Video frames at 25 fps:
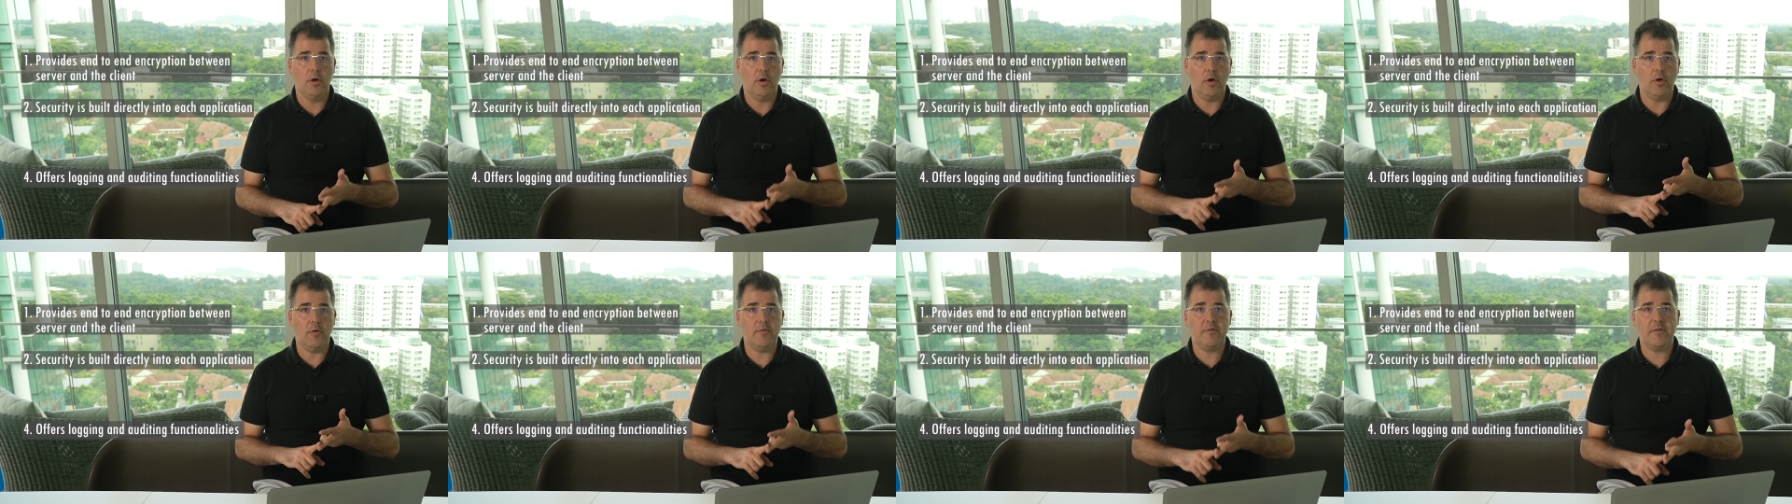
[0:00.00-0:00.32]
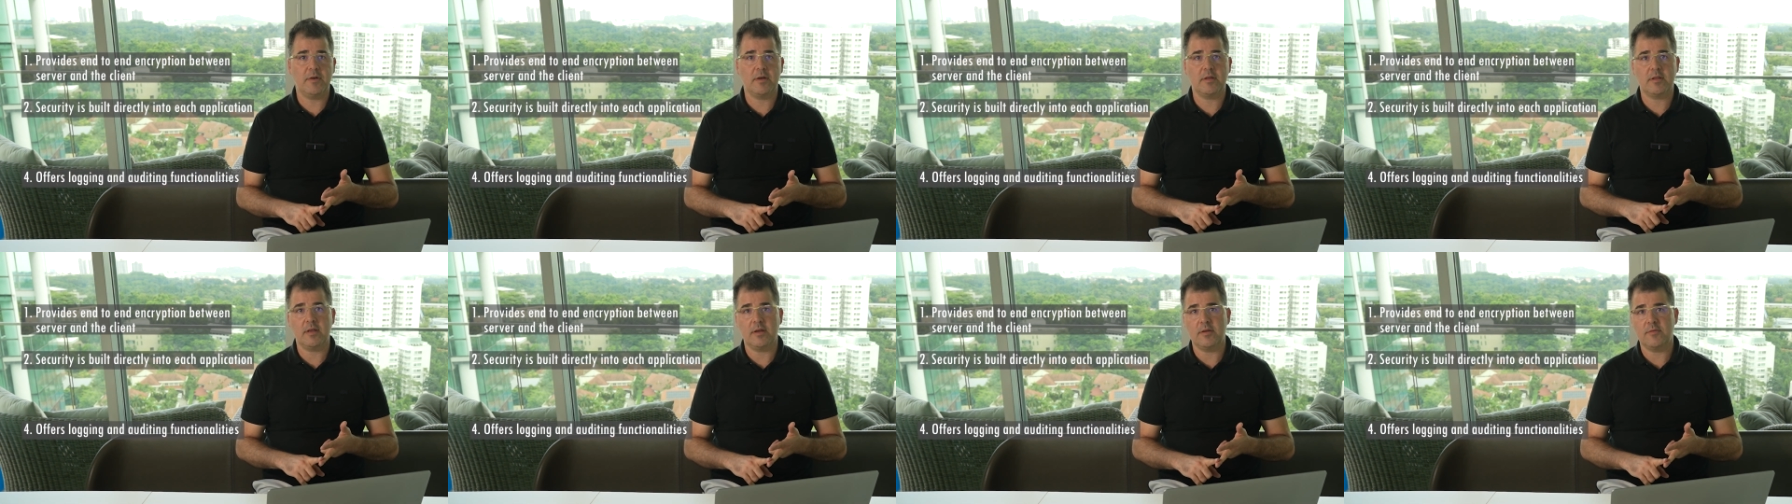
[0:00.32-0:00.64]

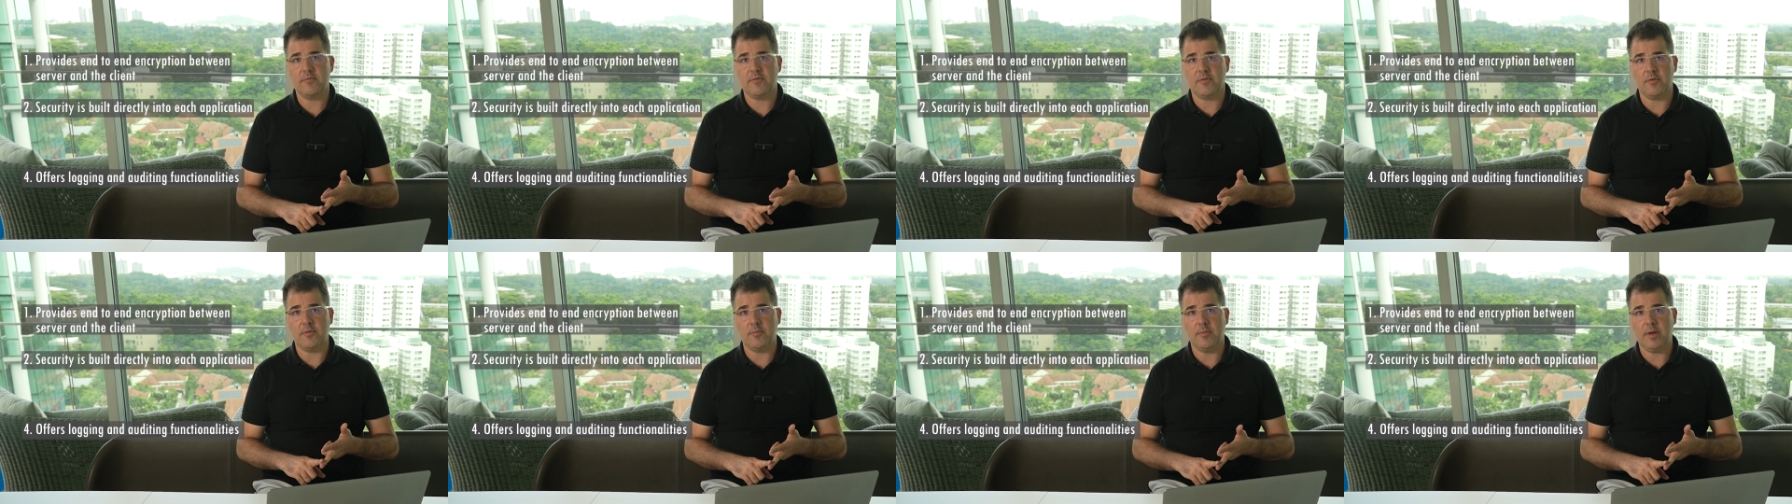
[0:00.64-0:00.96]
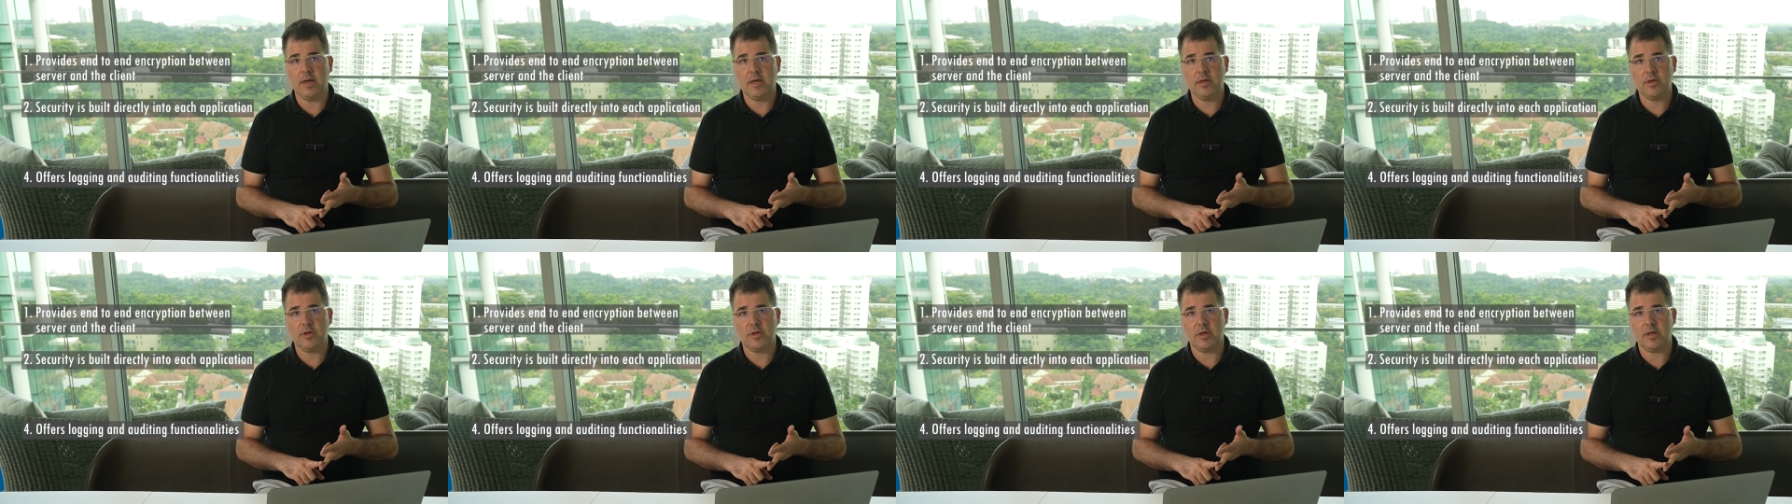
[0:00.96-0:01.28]
over the
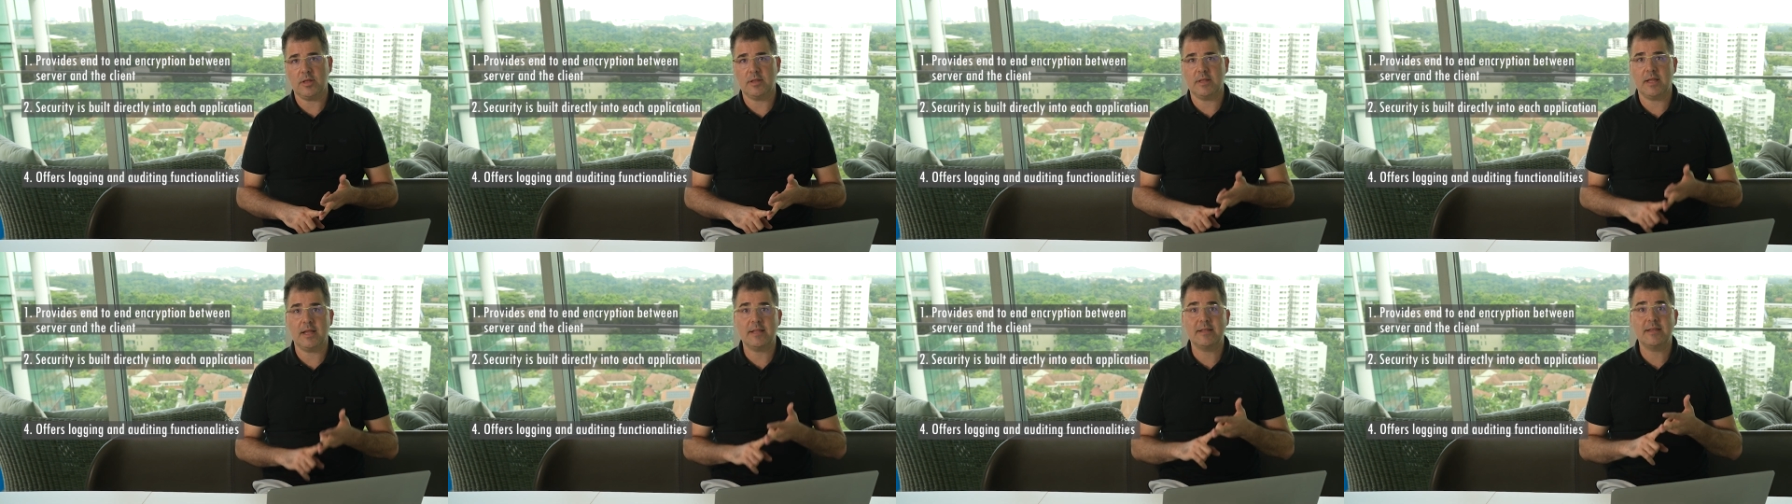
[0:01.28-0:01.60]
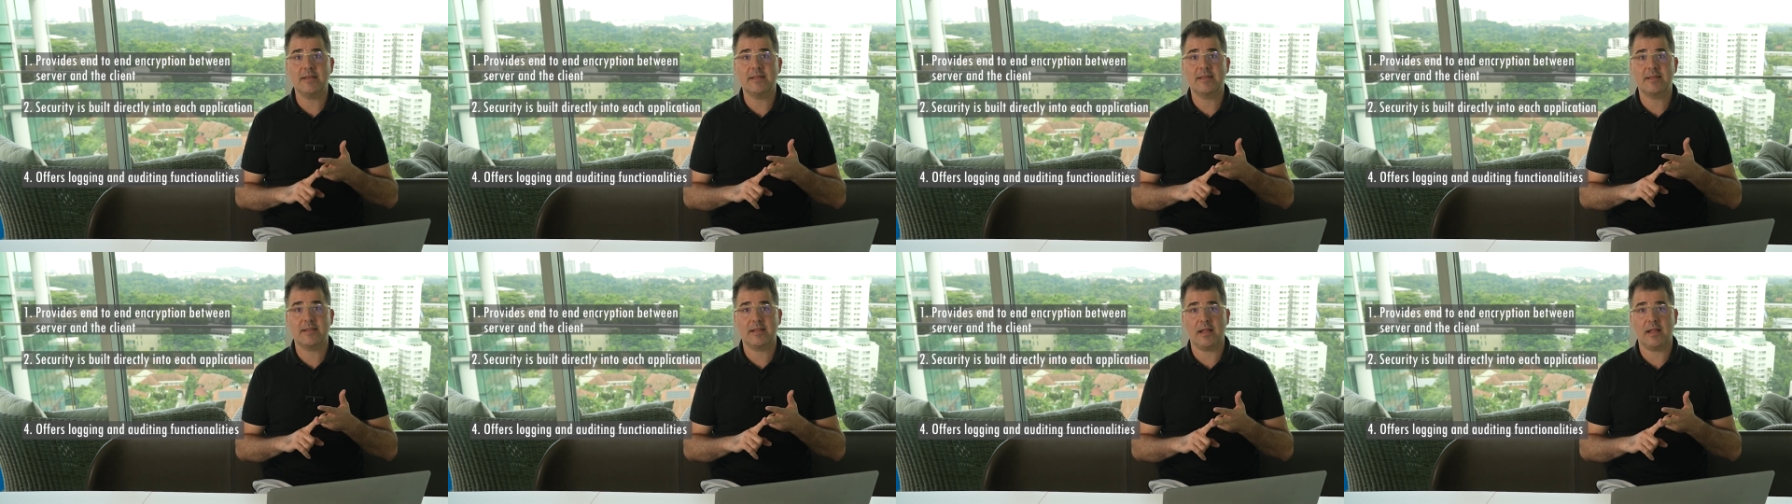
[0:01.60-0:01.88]
information that is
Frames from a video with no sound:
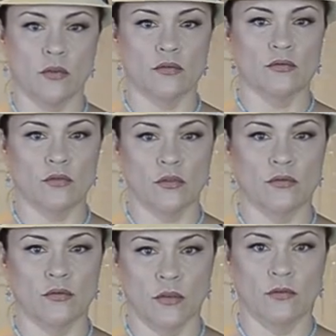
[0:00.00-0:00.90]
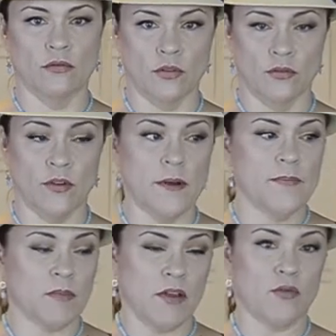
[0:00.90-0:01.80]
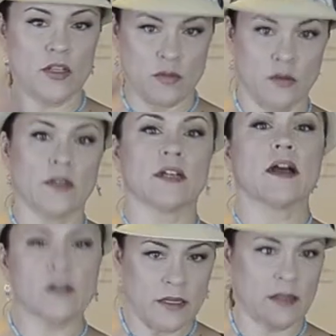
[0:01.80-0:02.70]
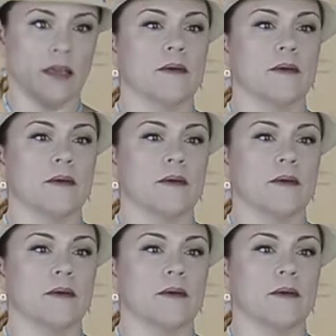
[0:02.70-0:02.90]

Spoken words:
woof, woof, woof, woof. My voice would go in and out like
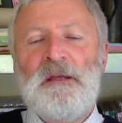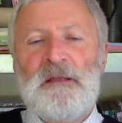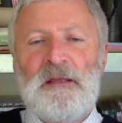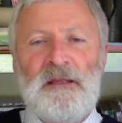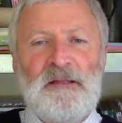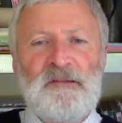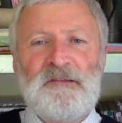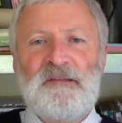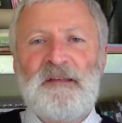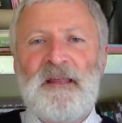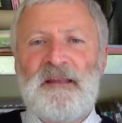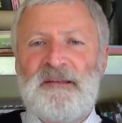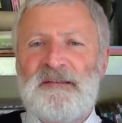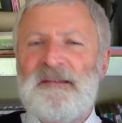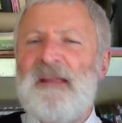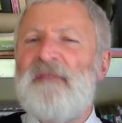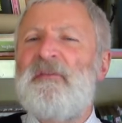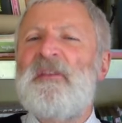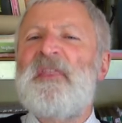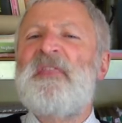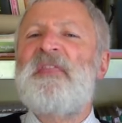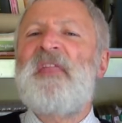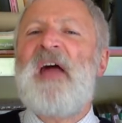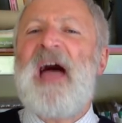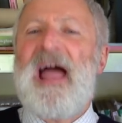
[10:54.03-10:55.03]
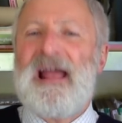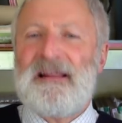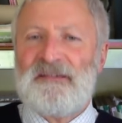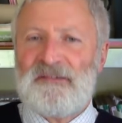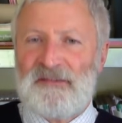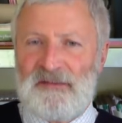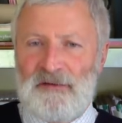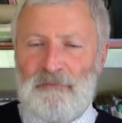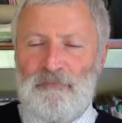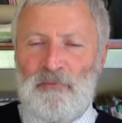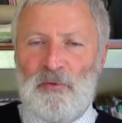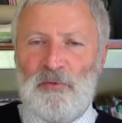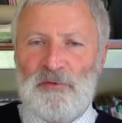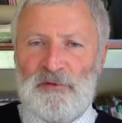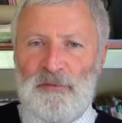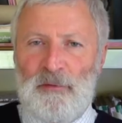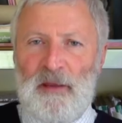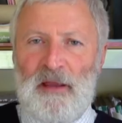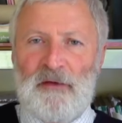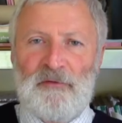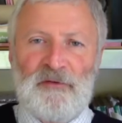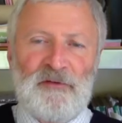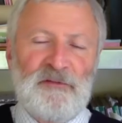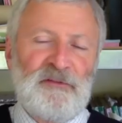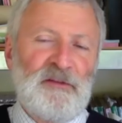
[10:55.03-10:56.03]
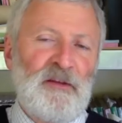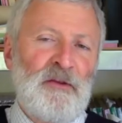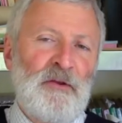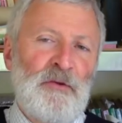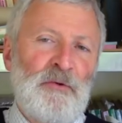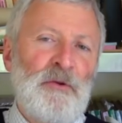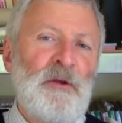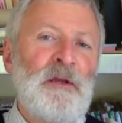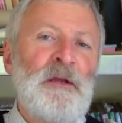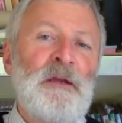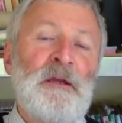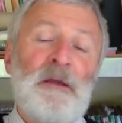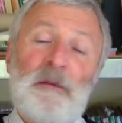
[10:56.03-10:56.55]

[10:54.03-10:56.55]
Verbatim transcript: It's it's never that simple to be able to do.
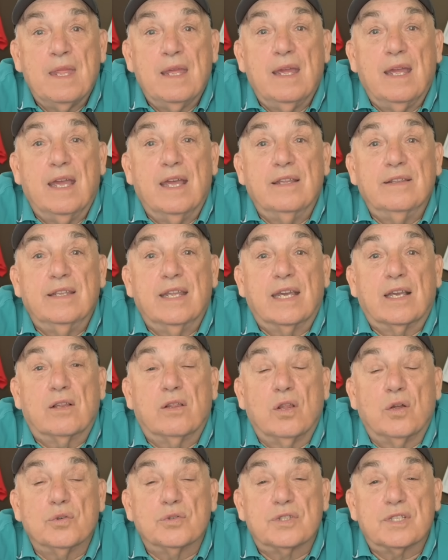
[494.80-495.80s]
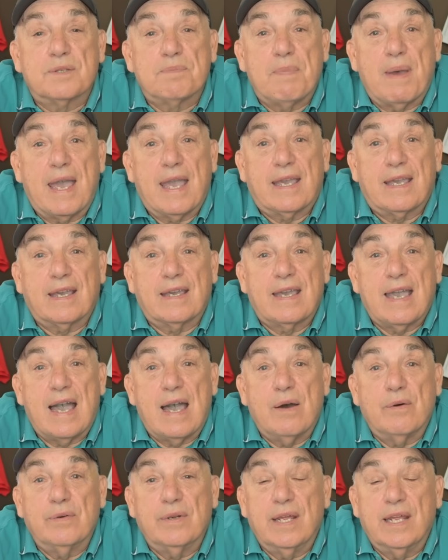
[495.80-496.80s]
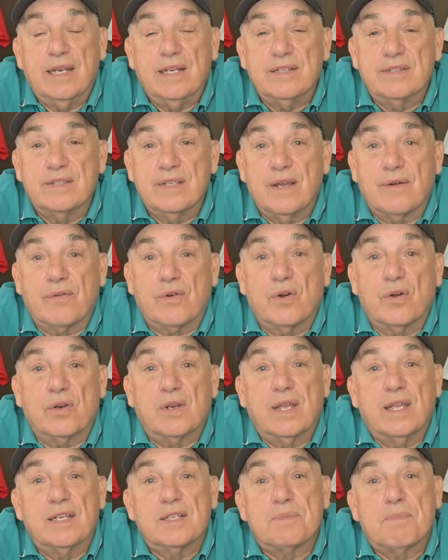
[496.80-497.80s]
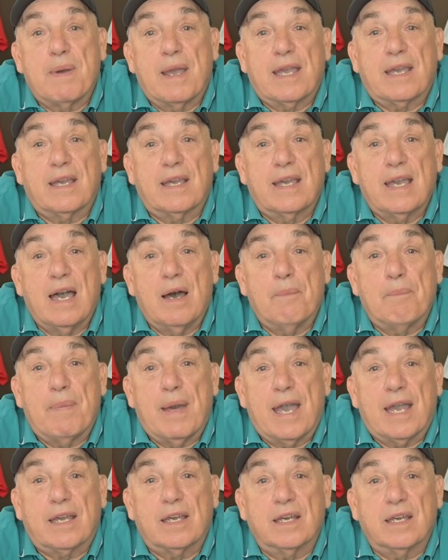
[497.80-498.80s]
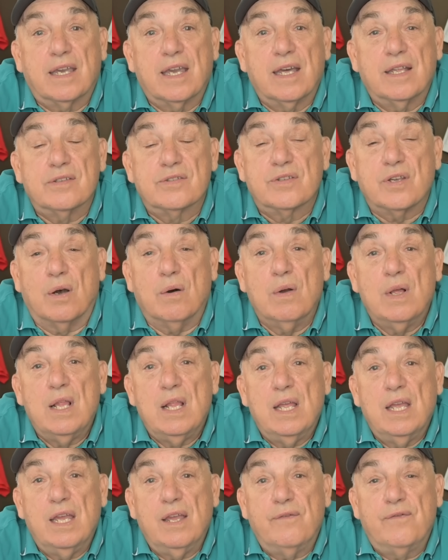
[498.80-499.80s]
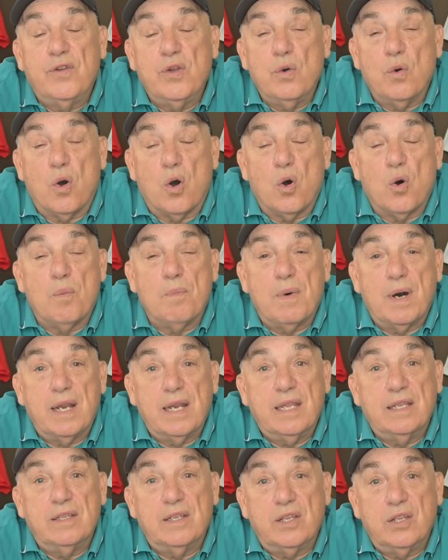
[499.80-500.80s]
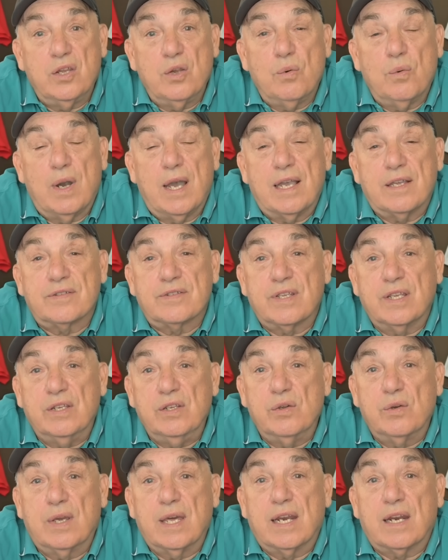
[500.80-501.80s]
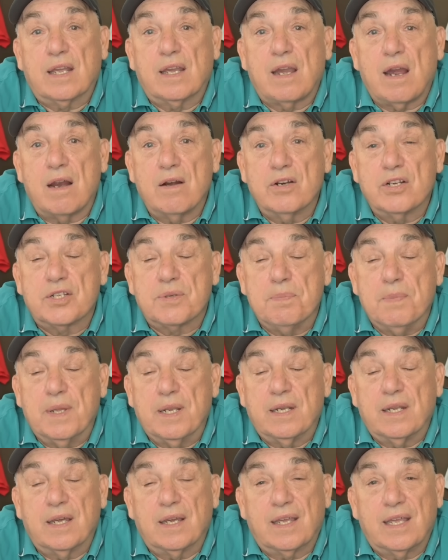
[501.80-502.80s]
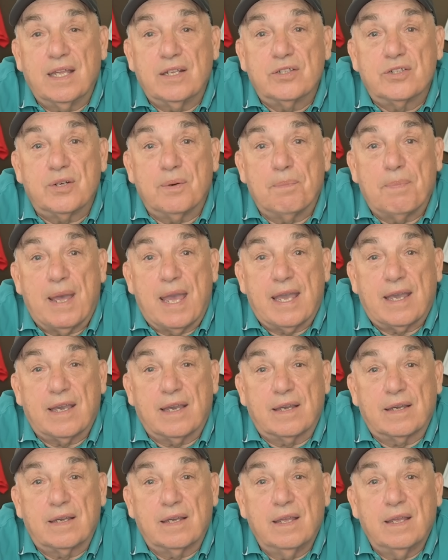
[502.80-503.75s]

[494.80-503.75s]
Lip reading: and they closed his bank account, and he's never going to get his bank account back again. So if you owe money in the US and you get a garnishment against your bank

ACTION ITEM = The entries must be written out again unchanged. Images are to be left out.

SOLUTION TO THIS TASK =
Video frames at 25 fps:
[0:00.00-0:00.32]
[0:00.32-0:00.64]

[0:00.64-0:00.96]
[0:00.96-0:01.28]
over the
[0:01.28-0:01.60]
[0:01.60-0:01.88]
information that is
Frames from a video with no sound:
[0:00.00-0:00.90]
[0:00.90-0:01.80]
[0:01.80-0:02.70]
[0:02.70-0:02.90]

Spoken words:
woof, woof, woof, woof. My voice would go in and out like
[10:54.03-10:55.03]
[10:55.03-10:56.03]
[10:56.03-10:56.55]

[10:54.03-10:56.55]
Verbatim transcript: It's it's never that simple to be able to do.
[494.80-495.80s]
[495.80-496.80s]
[496.80-497.80s]
[497.80-498.80s]
[498.80-499.80s]
[499.80-500.80s]
[500.80-501.80s]
[501.80-502.80s]
[502.80-503.75s]

[494.80-503.75s]
Lip reading: and they closed his bank account, and he's never going to get his bank account back again. So if you owe money in the US and you get a garnishment against your bank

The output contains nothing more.